WHAT THIS TASK INVOLVES –
Return all of the following entries as written, but without the images.

MATERIAL PROVIDED –
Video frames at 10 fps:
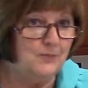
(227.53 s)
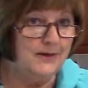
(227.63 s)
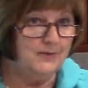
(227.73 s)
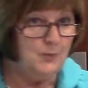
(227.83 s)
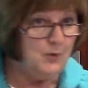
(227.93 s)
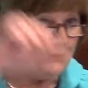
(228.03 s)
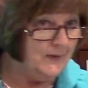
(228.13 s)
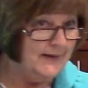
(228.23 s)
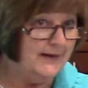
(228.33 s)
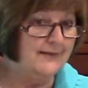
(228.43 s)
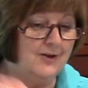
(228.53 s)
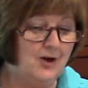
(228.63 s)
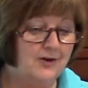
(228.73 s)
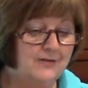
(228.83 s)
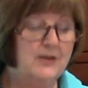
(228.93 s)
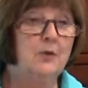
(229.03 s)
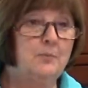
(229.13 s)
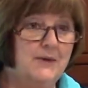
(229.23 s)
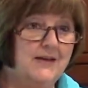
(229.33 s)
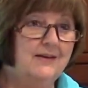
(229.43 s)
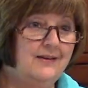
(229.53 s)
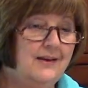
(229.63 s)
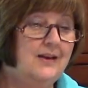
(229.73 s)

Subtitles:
ones pulled right out of the garden that are big,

SOLUTION TO THIS PROBLEM –
Video frames at 10 fps:
(227.53 s)
(227.63 s)
(227.73 s)
(227.83 s)
(227.93 s)
(228.03 s)
(228.13 s)
(228.23 s)
(228.33 s)
(228.43 s)
(228.53 s)
(228.63 s)
(228.73 s)
(228.83 s)
(228.93 s)
(229.03 s)
(229.13 s)
(229.23 s)
(229.33 s)
(229.43 s)
(229.53 s)
(229.63 s)
(229.73 s)

Subtitles:
ones pulled right out of the garden that are big,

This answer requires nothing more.